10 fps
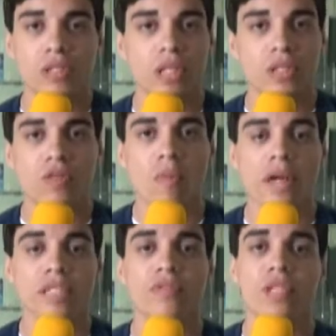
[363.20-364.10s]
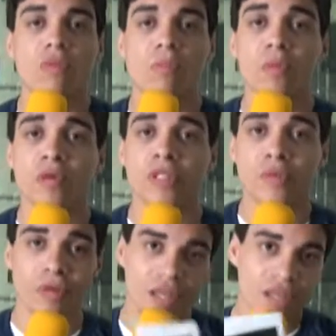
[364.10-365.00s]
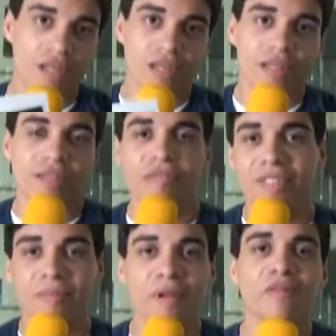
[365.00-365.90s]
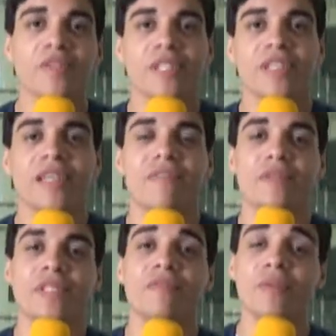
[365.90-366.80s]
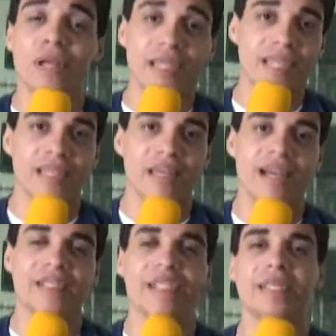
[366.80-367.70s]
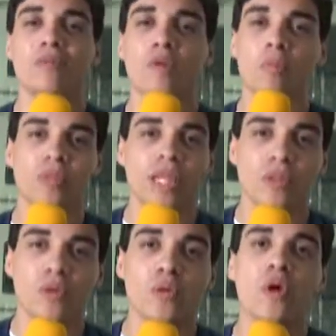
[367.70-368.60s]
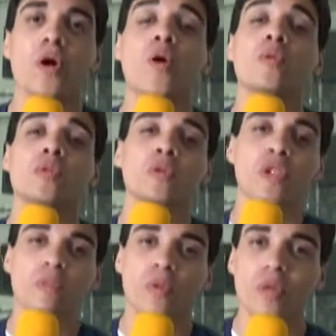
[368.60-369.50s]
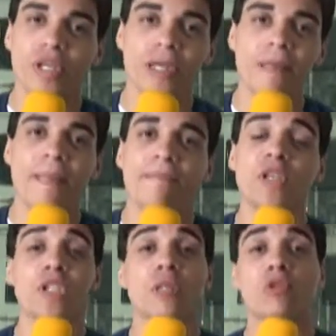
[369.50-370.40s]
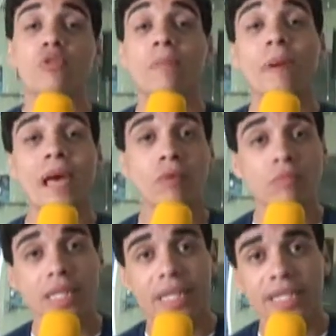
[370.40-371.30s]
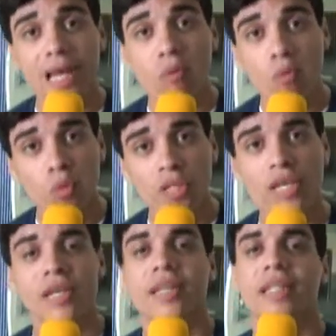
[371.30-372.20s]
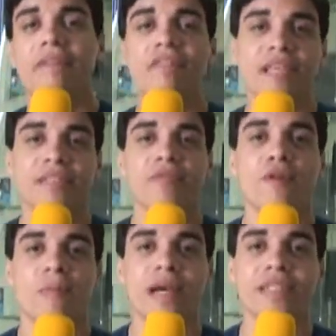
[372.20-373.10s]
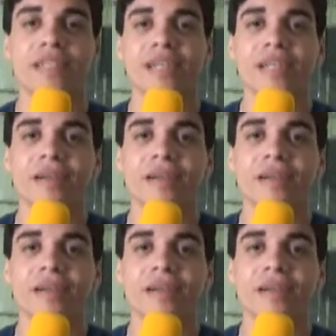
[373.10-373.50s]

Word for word: Dicas de Informática fizeram uma promoção feita para você. Você vindo aqui adquirindo um computador ou um notebook, deixando sua pergunta aqui na urna na FS Informática,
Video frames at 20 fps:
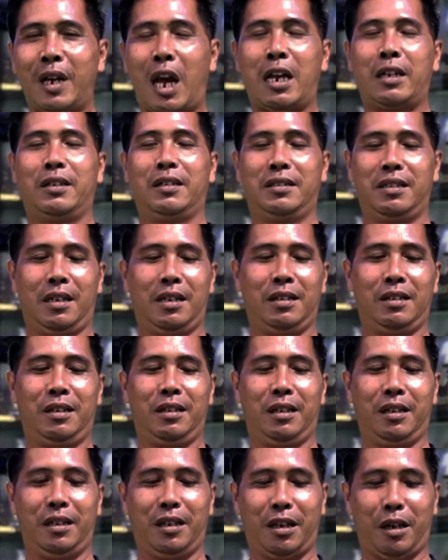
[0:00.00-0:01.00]
ada
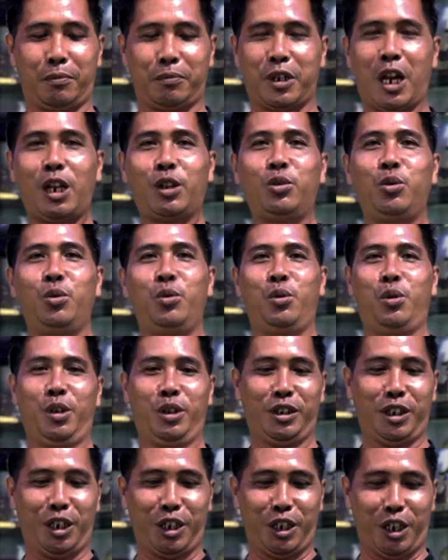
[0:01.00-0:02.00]
seri F1,
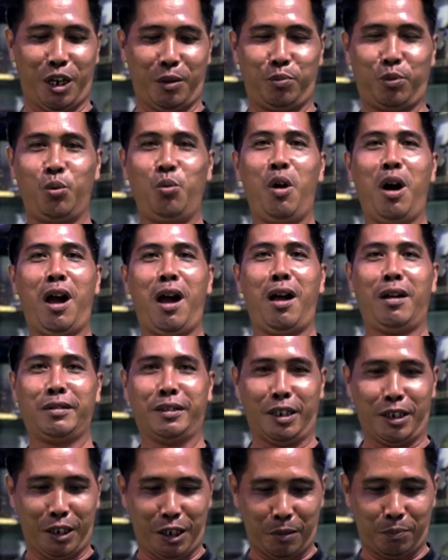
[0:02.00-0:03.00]
seri F2,
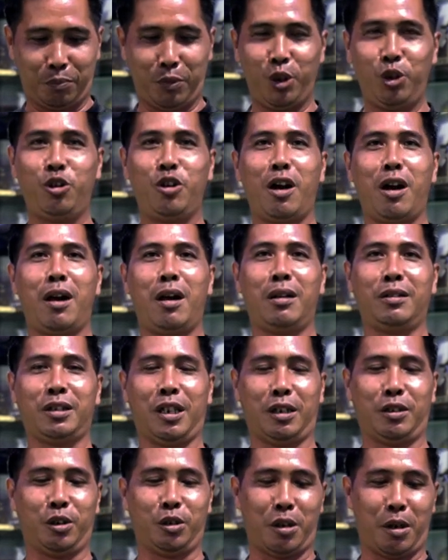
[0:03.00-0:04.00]
seri F3,
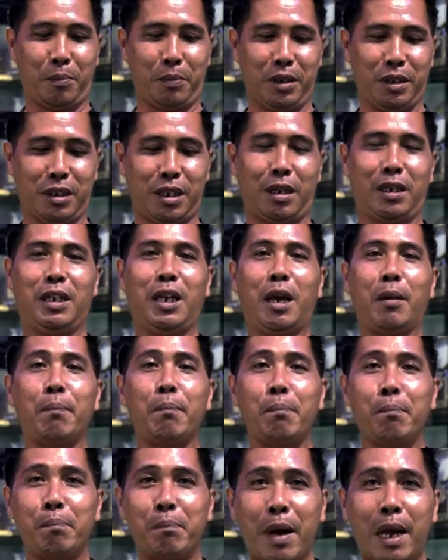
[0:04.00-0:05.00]
sadar sampai seri
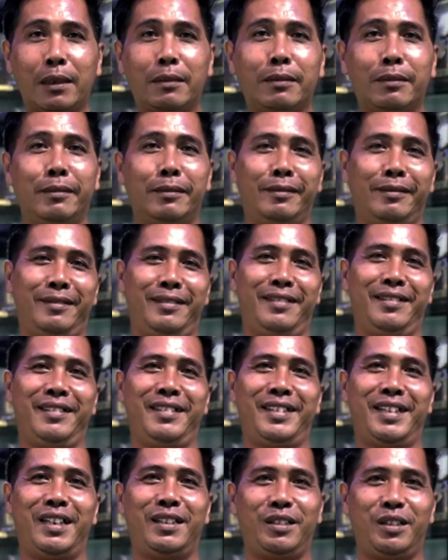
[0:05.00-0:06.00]
F4
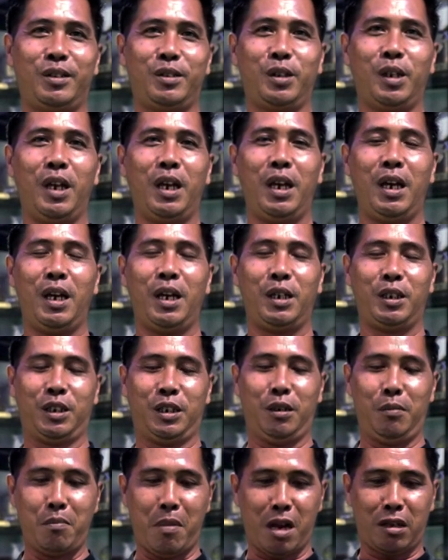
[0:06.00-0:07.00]
kan gitu.
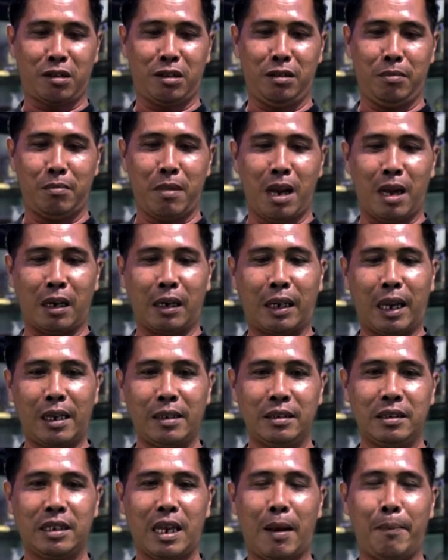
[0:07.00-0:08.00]

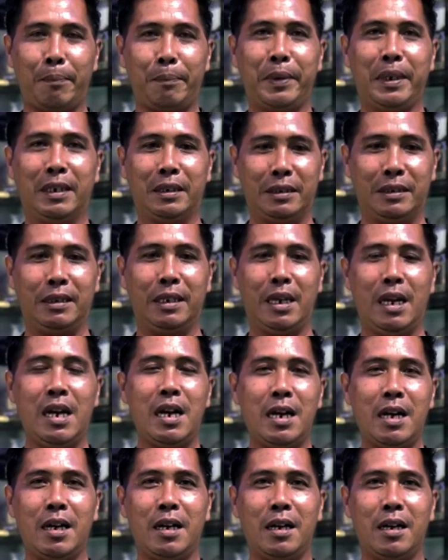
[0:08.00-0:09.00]
dimaksimalkan sampai
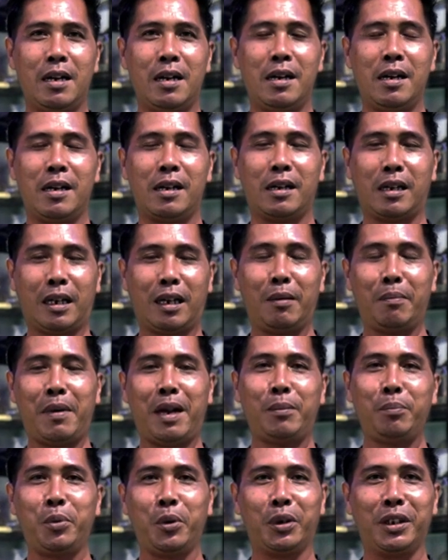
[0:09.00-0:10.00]
dia
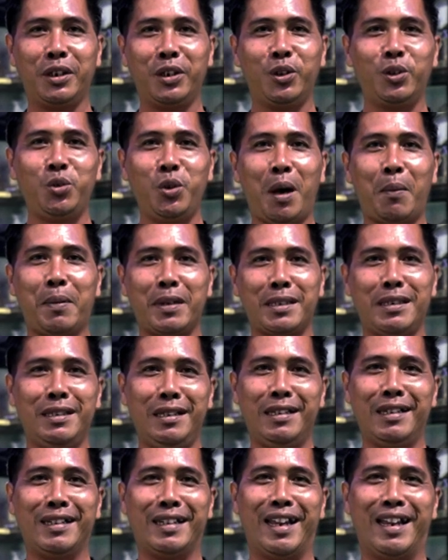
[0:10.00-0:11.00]
kelemahan Borneo itu apa
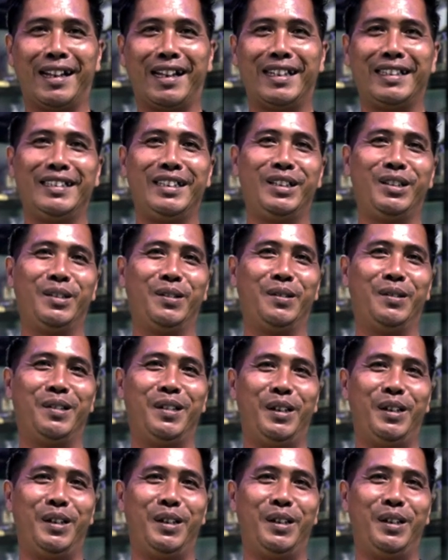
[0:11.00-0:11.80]
sih? nah kan gitu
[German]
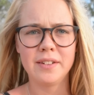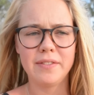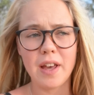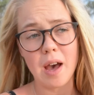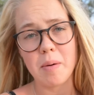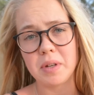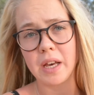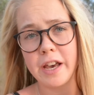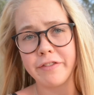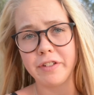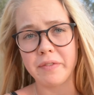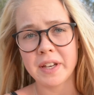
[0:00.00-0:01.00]
Wir haben die
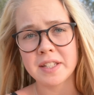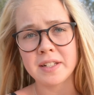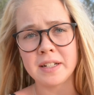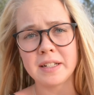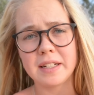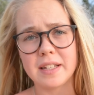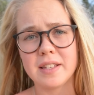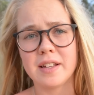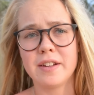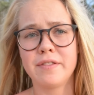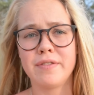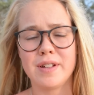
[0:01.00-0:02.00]
Reifen gewechselt, das
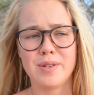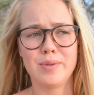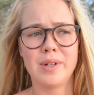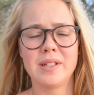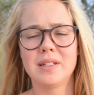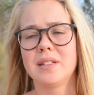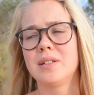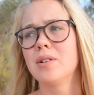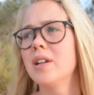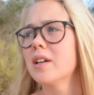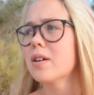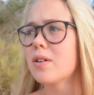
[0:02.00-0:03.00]
hat fast 160
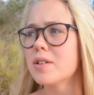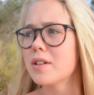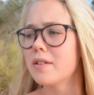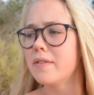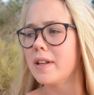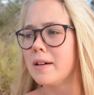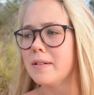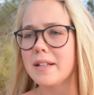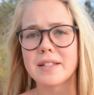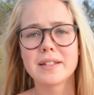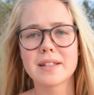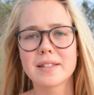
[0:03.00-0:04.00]
Dollar gekostet wieder.
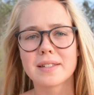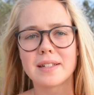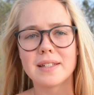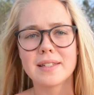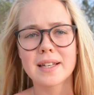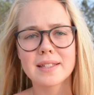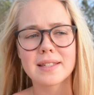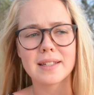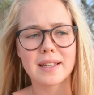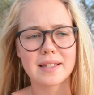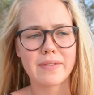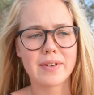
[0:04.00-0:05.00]
Das sind jetzt die sechs,
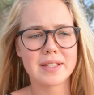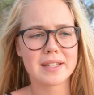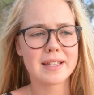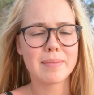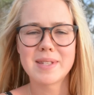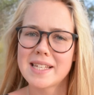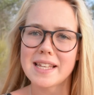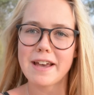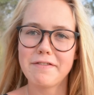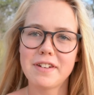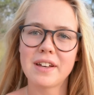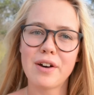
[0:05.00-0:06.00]
jetzt haben wir insgesamt sechs
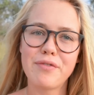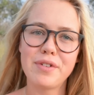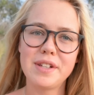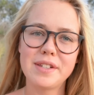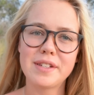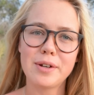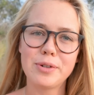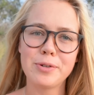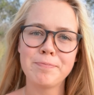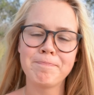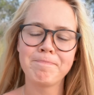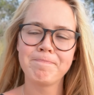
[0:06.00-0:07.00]
Reifen gekauft für dieses
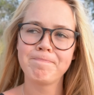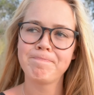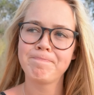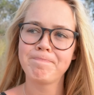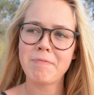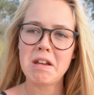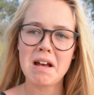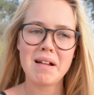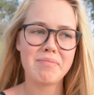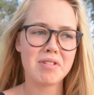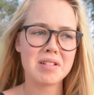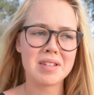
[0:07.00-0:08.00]
Auto.
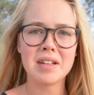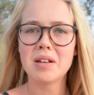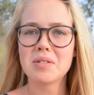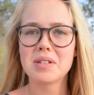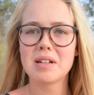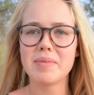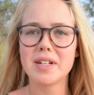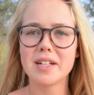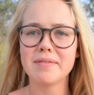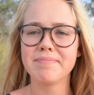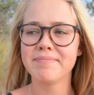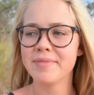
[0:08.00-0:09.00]
Innerhalb von 10.000
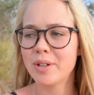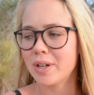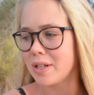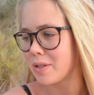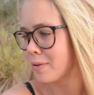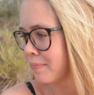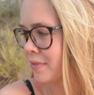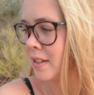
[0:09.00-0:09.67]
Kilometern oder so.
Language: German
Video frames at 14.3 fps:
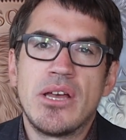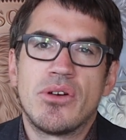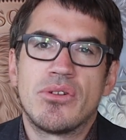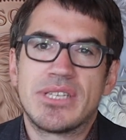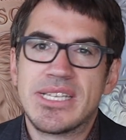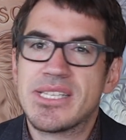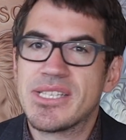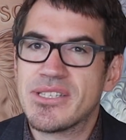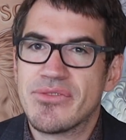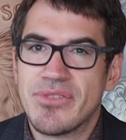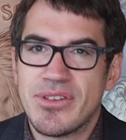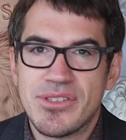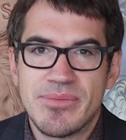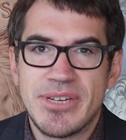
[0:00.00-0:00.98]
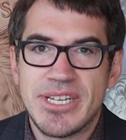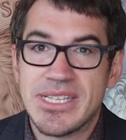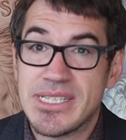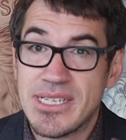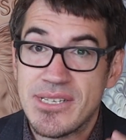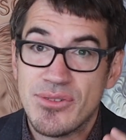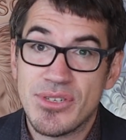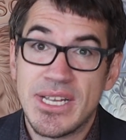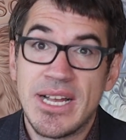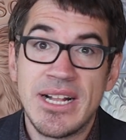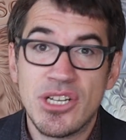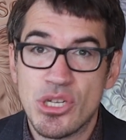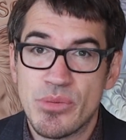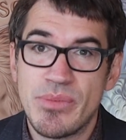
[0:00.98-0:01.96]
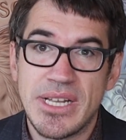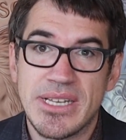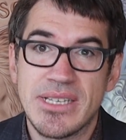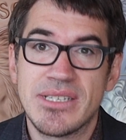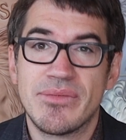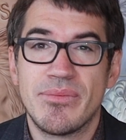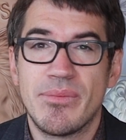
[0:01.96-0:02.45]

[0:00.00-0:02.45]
Und das ist aus meiner Sicht total spannend.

TASK BRIEF
Reproduce the lines from the line with "Video frames at 14.3" through the last line of the entries exactly, including both ends and excluding pictures.

EXERCISE RESPONSE
Video frames at 14.3 fps:
[0:00.00-0:00.98]
[0:00.98-0:01.96]
[0:01.96-0:02.45]

[0:00.00-0:02.45]
Und das ist aus meiner Sicht total spannend.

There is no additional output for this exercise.